About this task: Where an entry contains a picture, omit the picture and repeat the rest exactly.
----------
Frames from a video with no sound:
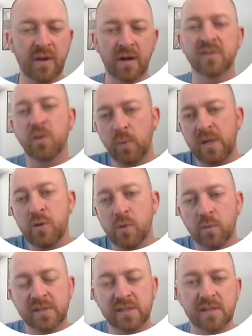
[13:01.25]
And so we knew it
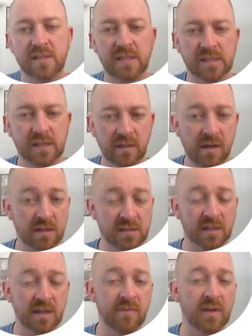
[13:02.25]
was statistically
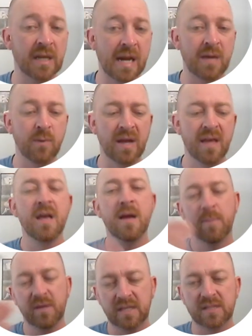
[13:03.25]
non-significant anyway,
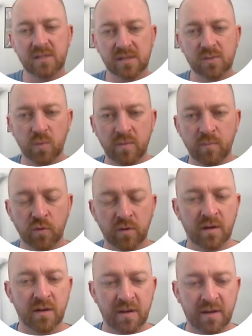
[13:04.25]
but that's just one
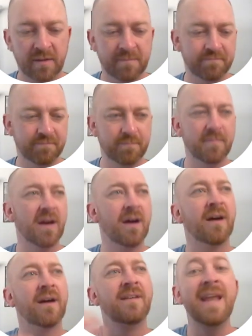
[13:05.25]
more
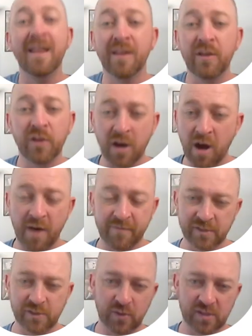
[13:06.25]
nail in the
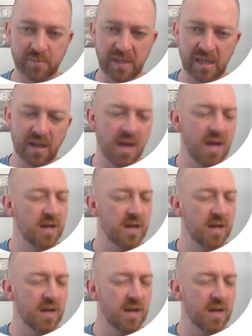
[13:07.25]
coffin, so to speak.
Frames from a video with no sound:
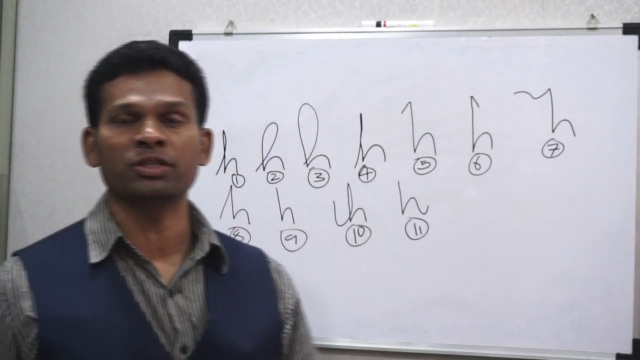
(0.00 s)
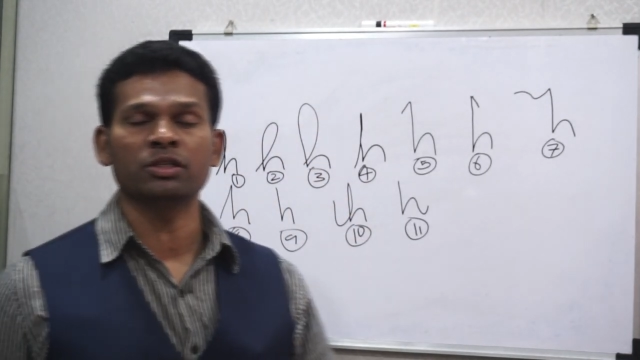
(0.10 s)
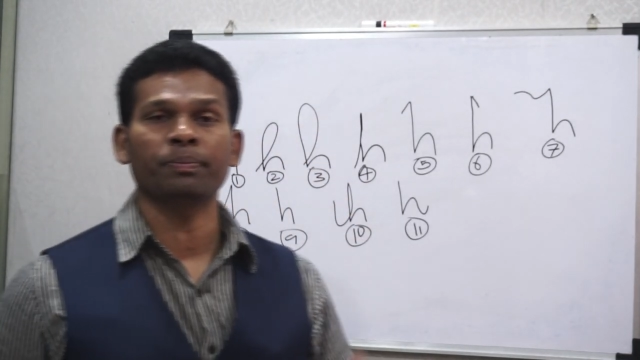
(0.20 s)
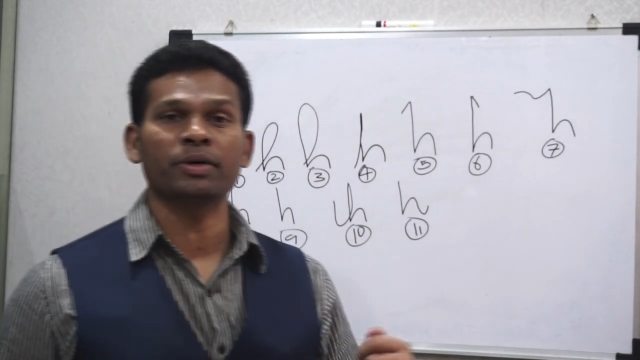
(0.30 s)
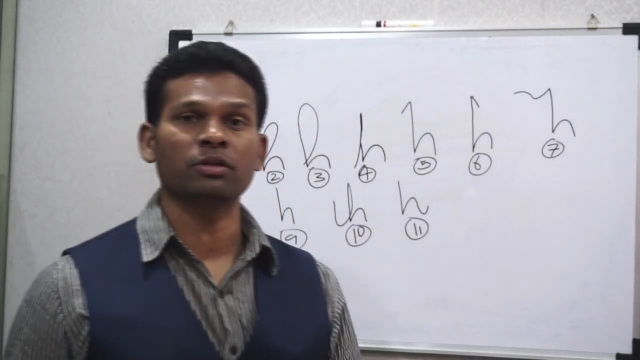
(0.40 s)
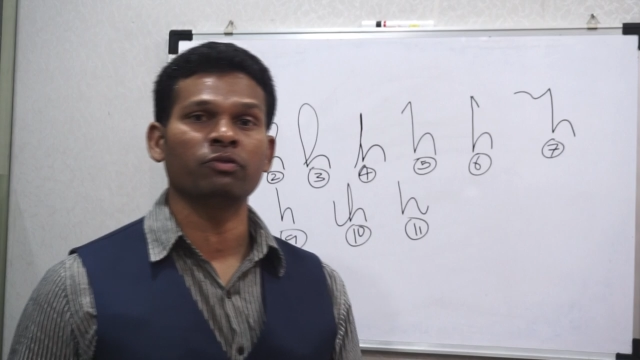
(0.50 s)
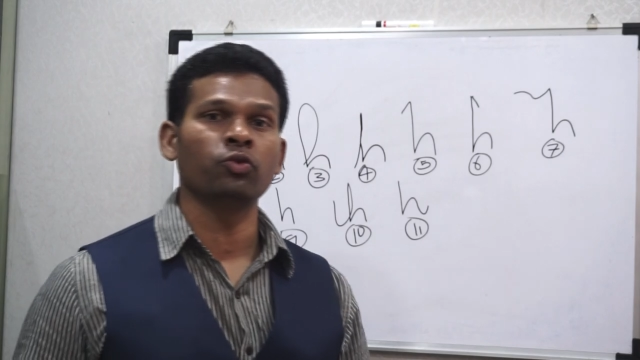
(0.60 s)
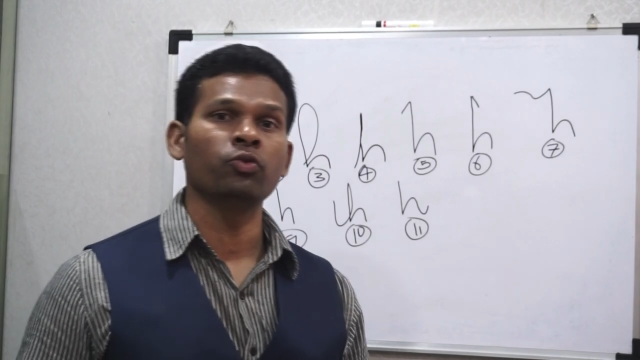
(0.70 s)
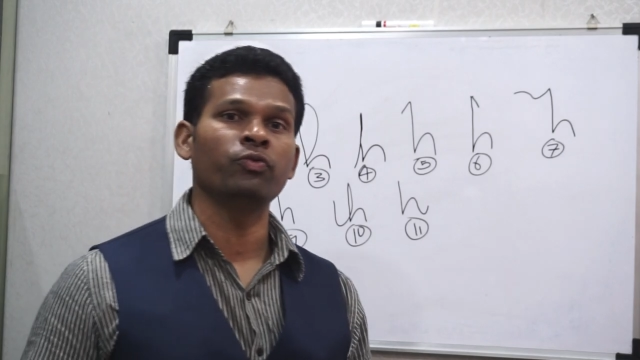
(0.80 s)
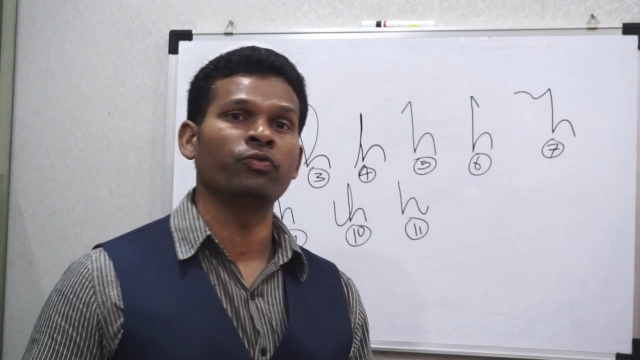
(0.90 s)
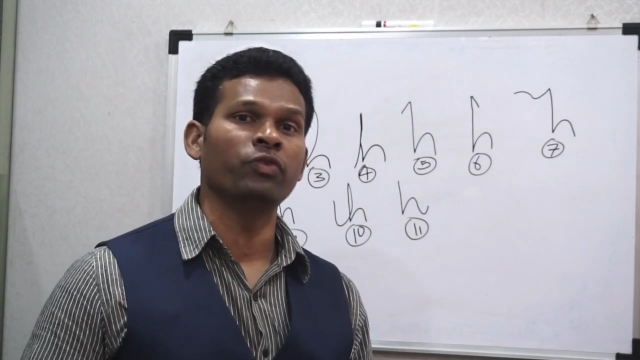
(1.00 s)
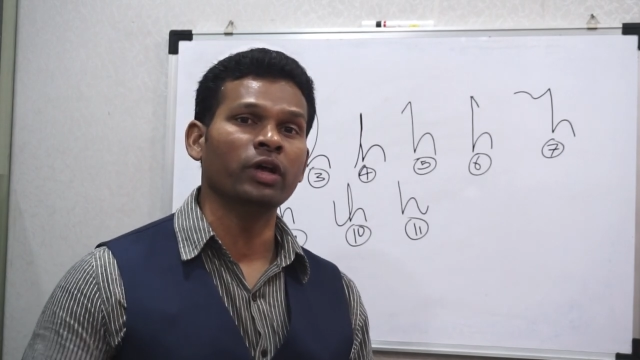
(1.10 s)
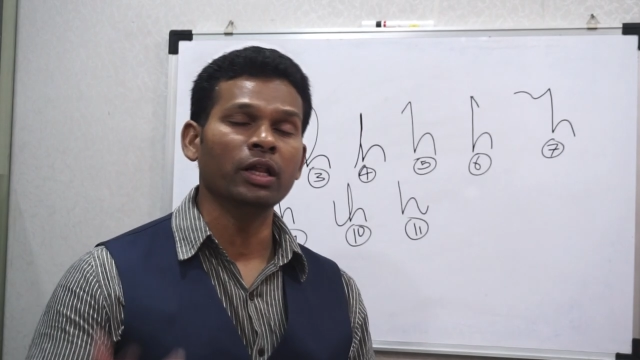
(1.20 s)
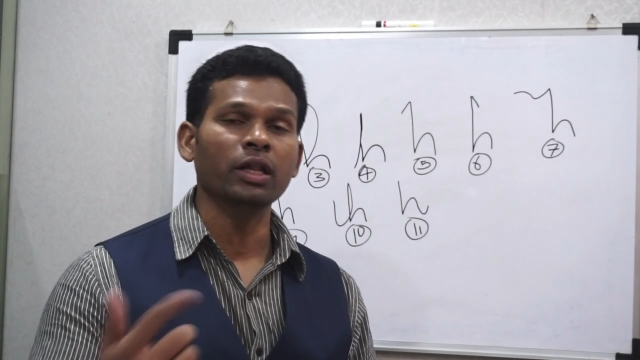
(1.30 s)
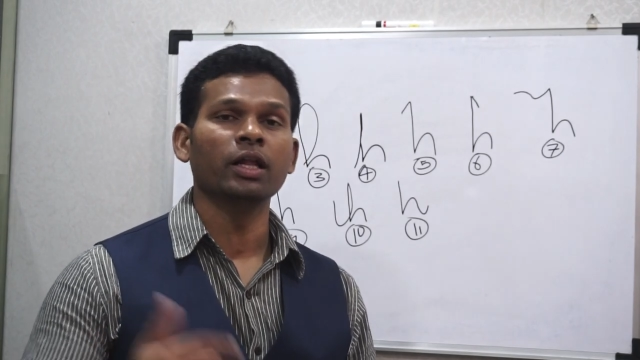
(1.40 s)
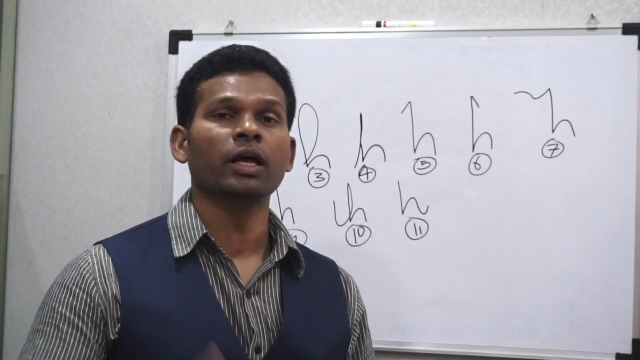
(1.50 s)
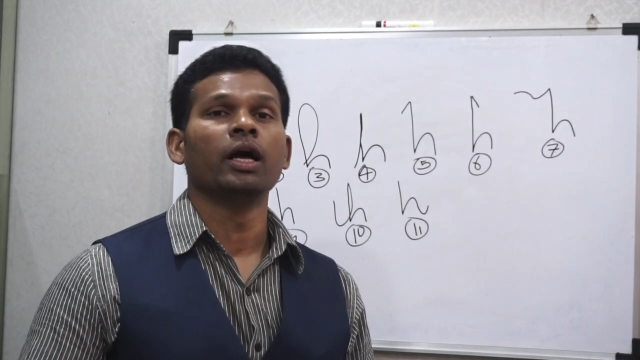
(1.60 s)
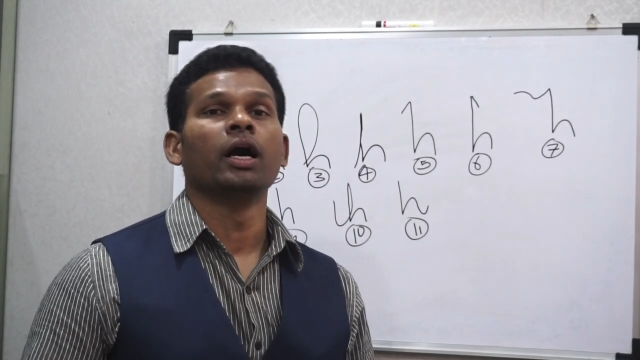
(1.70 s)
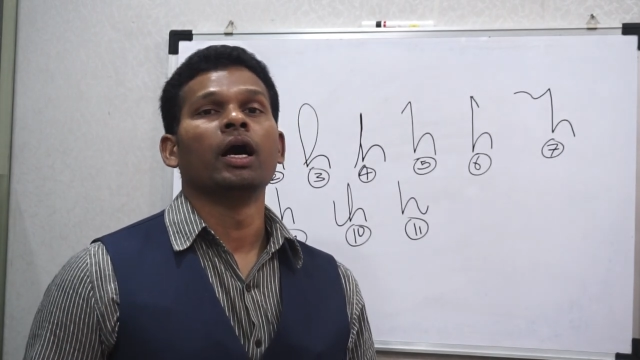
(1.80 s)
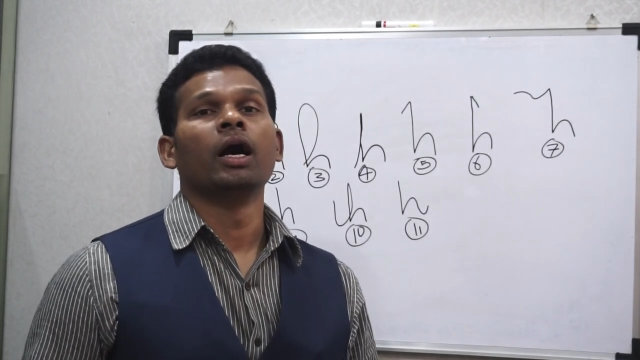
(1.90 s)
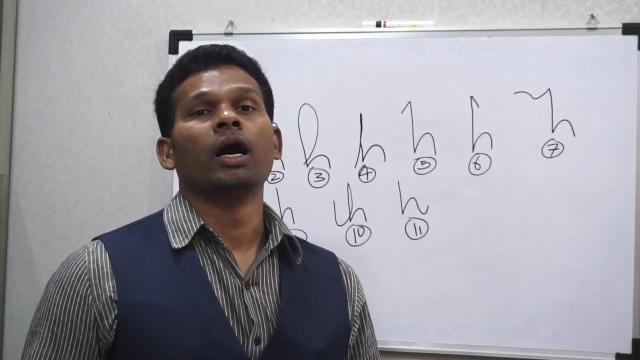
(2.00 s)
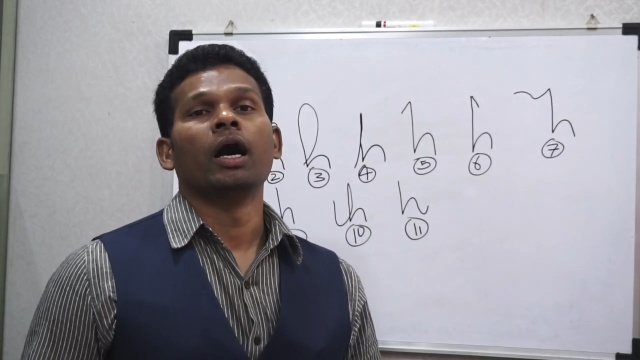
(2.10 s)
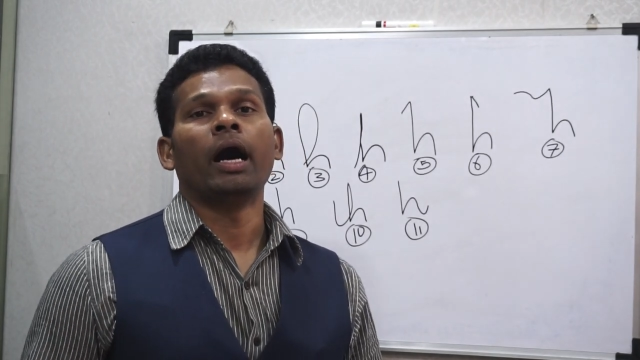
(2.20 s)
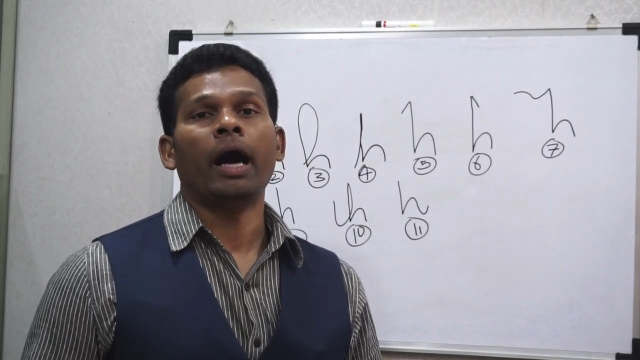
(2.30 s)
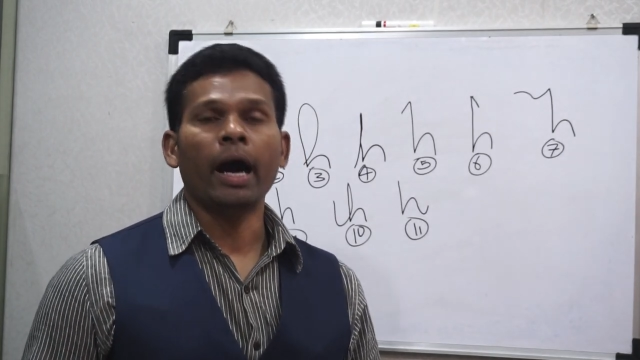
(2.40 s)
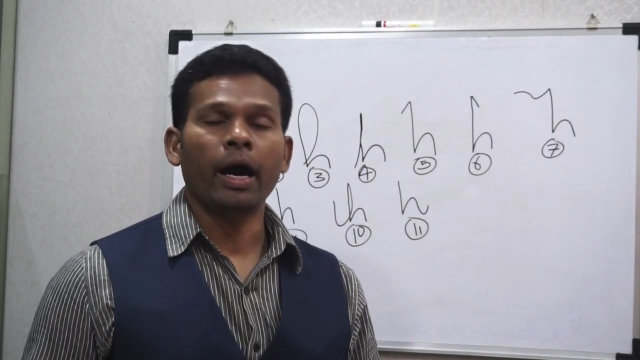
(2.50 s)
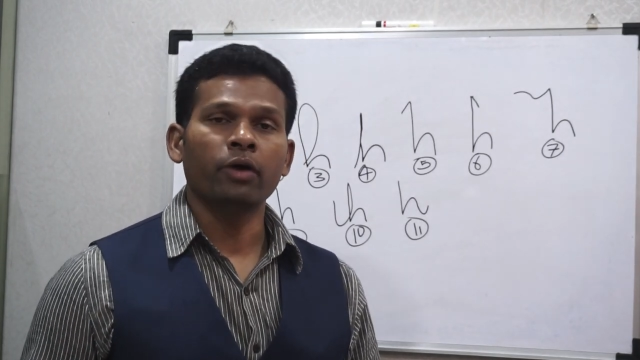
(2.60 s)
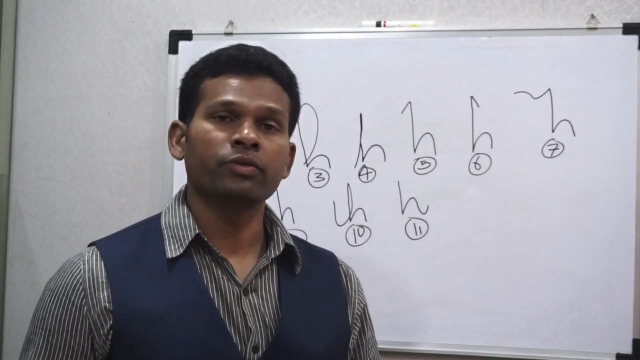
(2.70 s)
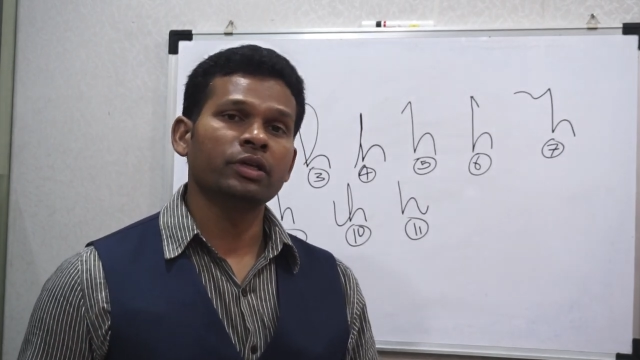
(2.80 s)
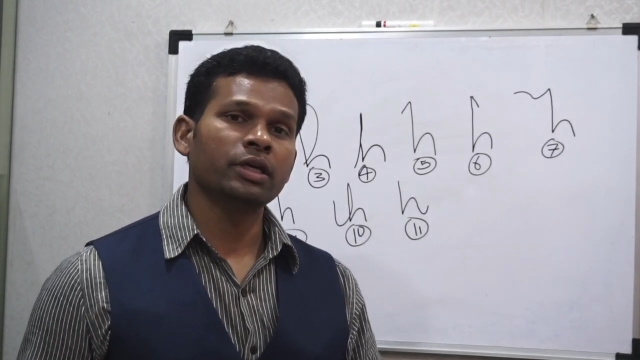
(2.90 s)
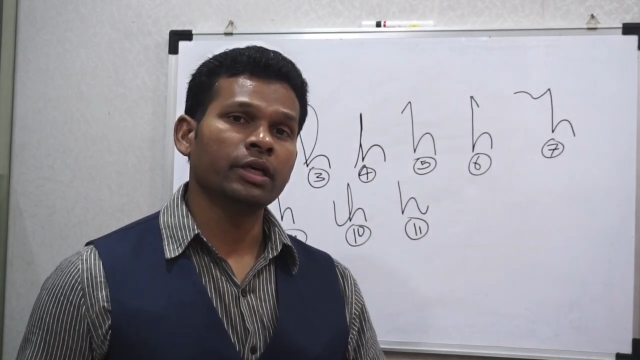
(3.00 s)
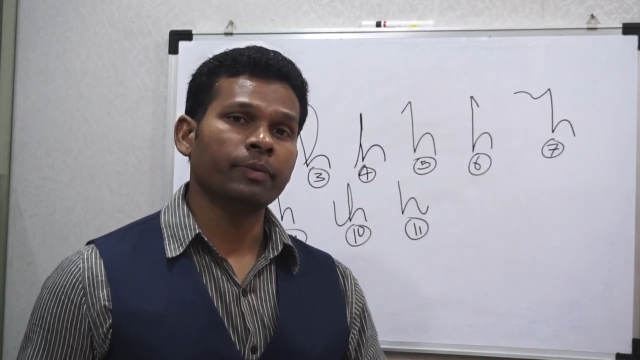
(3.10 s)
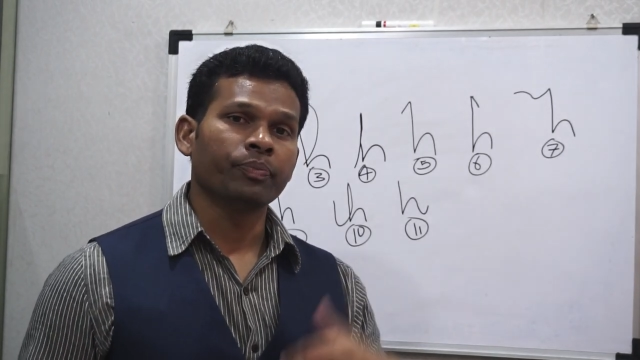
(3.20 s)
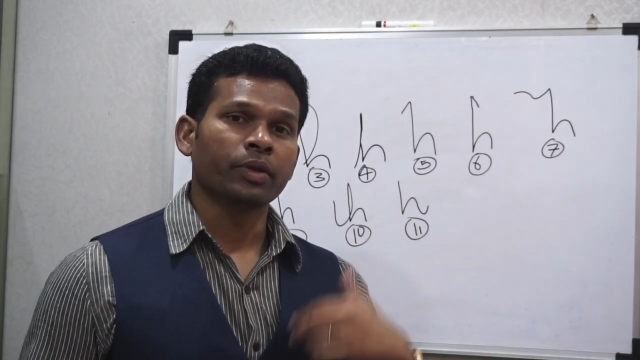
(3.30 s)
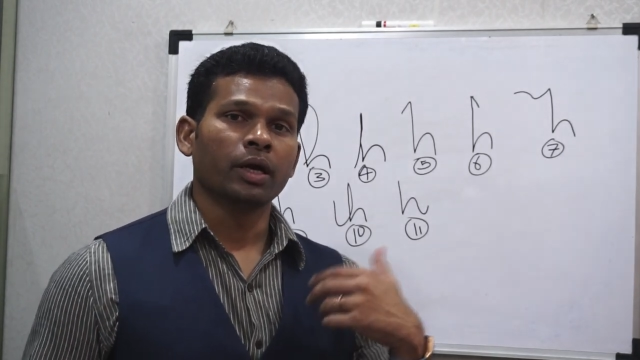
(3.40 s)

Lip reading: This is a person who will have the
----------
Task response:
Frames from a video with no sound:
[13:01.25]
And so we knew it
[13:02.25]
was statistically
[13:03.25]
non-significant anyway,
[13:04.25]
but that's just one
[13:05.25]
more
[13:06.25]
nail in the
[13:07.25]
coffin, so to speak.
Frames from a video with no sound:
(0.00 s)
(0.10 s)
(0.20 s)
(0.30 s)
(0.40 s)
(0.50 s)
(0.60 s)
(0.70 s)
(0.80 s)
(0.90 s)
(1.00 s)
(1.10 s)
(1.20 s)
(1.30 s)
(1.40 s)
(1.50 s)
(1.60 s)
(1.70 s)
(1.80 s)
(1.90 s)
(2.00 s)
(2.10 s)
(2.20 s)
(2.30 s)
(2.40 s)
(2.50 s)
(2.60 s)
(2.70 s)
(2.80 s)
(2.90 s)
(3.00 s)
(3.10 s)
(3.20 s)
(3.30 s)
(3.40 s)

Lip reading: This is a person who will have the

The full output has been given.